I decided I probably need some type of custom control, I then proceeded to write three implementations of a navigation control moving from sinful generation of HTML in a code behind, through my own templated control until arriving at the obvious solution using the asp:ListView control and a simple code behind. This was a nice solution because it uses a standard ASP.NET component in a standard way, the complication of tagging the selected top level item could be hidden away in a small code behind, and the markup was completely under the control of the HTML developer.

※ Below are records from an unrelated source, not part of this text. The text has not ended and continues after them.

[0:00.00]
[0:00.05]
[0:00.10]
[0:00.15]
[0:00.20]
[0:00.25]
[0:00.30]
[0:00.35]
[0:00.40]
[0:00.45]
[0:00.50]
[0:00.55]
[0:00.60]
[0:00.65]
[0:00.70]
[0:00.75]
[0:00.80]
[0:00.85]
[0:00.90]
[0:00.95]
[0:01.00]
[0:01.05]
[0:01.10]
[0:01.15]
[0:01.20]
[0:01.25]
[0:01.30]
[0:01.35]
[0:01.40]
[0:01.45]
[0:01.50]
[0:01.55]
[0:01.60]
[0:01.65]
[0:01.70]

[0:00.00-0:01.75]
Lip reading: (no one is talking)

The navigation section of the ASP page looked like this:
<asp:ListView ID="Level1" runat="server" ItemPlaceHolderID="Level1Item">
<LayoutTemplate>
<ul><asp:PlaceHolder ID="Level1Item" runat="server"/></ul>
</LayoutTemplate>
<ItemTemplate>
<li class='<%# ((Boolean)Eval("Selected")) ? "selected" : "" %>'><%# Eval("Name") %>
<asp:ListView ID="Level2" runat="server" ItemPlaceHolderID="Level2Item">
<LayoutTemplate>
<ul><asp:PlaceHolder ID="Level2Item" runat="server"/></ul>
</LayoutTemplate>
<ItemTemplate>
<li><%# Eval("Name") %>
</ItemTemplate>
</asp:ListView>
</li>
</ItemTemplate>
</asp:ListView>
This is a straightforward usage of nested ListViews and ASP data binding expressions, all of the markup is visible and it can be explained to an HTML developer in a short amount of time. New navigation levels can be added in exactly the same way that the Level 2 navigation was added to the Level1 navigation. The ternary operator within the data binding expression, class='<%# ((Boolean)Eval("Selected")) ? "selected" : "" %>', determines if the navigation item is selected, this is a standard mechanism for conditional rendering with ASP.NET data bound controls.

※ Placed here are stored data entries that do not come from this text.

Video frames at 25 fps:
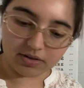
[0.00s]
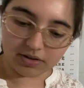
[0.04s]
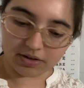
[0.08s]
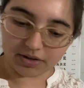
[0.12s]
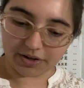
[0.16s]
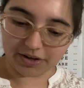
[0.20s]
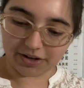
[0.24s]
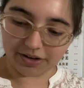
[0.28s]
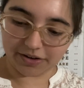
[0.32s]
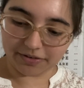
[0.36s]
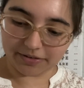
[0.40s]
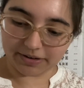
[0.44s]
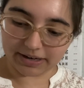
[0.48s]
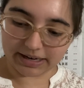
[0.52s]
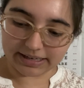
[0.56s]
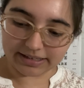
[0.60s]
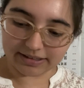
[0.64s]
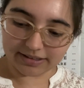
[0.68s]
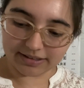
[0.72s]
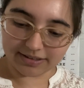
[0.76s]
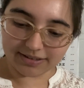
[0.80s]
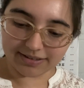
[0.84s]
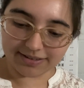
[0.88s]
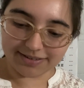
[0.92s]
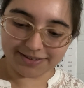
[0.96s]
Alright,
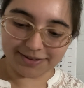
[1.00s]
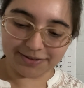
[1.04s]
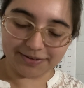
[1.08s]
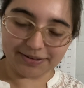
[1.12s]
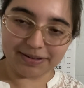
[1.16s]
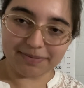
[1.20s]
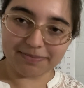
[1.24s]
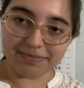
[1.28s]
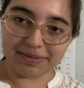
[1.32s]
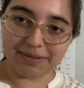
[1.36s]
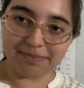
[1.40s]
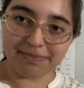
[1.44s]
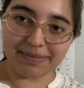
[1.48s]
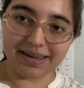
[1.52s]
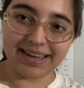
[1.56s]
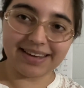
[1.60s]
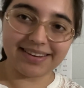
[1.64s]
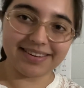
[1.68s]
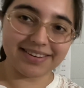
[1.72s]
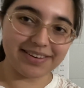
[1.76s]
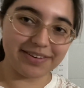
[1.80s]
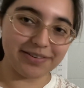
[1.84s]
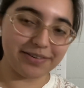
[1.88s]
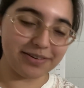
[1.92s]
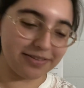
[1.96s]
so let me make
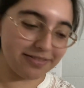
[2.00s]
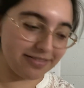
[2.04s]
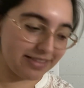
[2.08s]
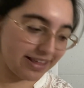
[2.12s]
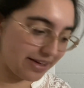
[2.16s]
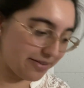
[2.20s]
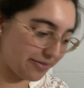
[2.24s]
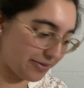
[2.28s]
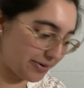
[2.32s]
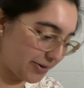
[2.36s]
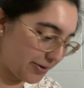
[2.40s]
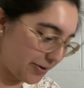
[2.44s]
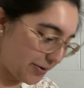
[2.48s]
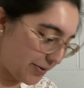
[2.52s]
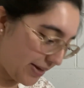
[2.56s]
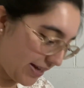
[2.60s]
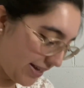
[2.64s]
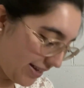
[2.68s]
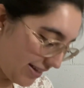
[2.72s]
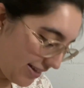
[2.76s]
note of that real quick.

This was combined with a page behind like this:
protected override void OnLoad(System.EventArgs e)
{
base.OnLoad(e);
Level1.DataSource = BuildMenuItems();
Level1.DataBind();
}
private List<MenuItem> BuildMenuItems()
{
List<MenuItem> menuItems = new List<MenuItem>();
PageData homePage = GetPage(PageReference.StartPage);
foreach(PageData child in GetChildren(homePage.PageLink))
{
if(child.VisibleInMenu)
{
MenuItem item = CreateMenuItem(child, true);
item.Selected = findPage(CurrentPage.PageGuid, child);
menuItems.Add(item);
}
}
return menuItems;
}
private MenuItem CreateMenuItem(PageData page, Boolean includeChildren)
{
MenuItem item = new MenuItem(page.PageName);
item.Url = page.LinkURL;
if (includeChildren)
{
PageDataCollection children = GetChildren(page.PageLink);
foreach (PageData child in children)
{
if (child.VisibleInMenu)
{
item.Children.Add(CreateMenuItem(child, true));
}
}
}
return item;
}
private Boolean findPage(Guid id, PageData parent)
{
if (id == parent.PageGuid) return true;
foreach (PageData page in GetChildren(parent.PageLink))
{
if (page.PageGuid == id)
{
return true;
}
if(findPage(id, page))
{
return true;
}
}
return false;
}
With a helper class MenuItem defined like this:
public class MenuItem
{
public MenuItem(String name)
{
this.Name = name;
}
public String Name { get; set; }
public String Url { get; set; }
public Boolean Selected { get; set; }
private List<MenuItem> children = new List<MenuItem>();
public List<MenuItem> Children {
get
{
return children;
}
set
{
children = value;
}
}
}
The page behind creates MenuItem instances for each page in the navigation. The top level item gets tagged as selected only if the current page is one of its children. This is a reasonable amount of code to write but it was the smallest solution that solved the problem and made the HTML obvious and available for modification by HTML developers.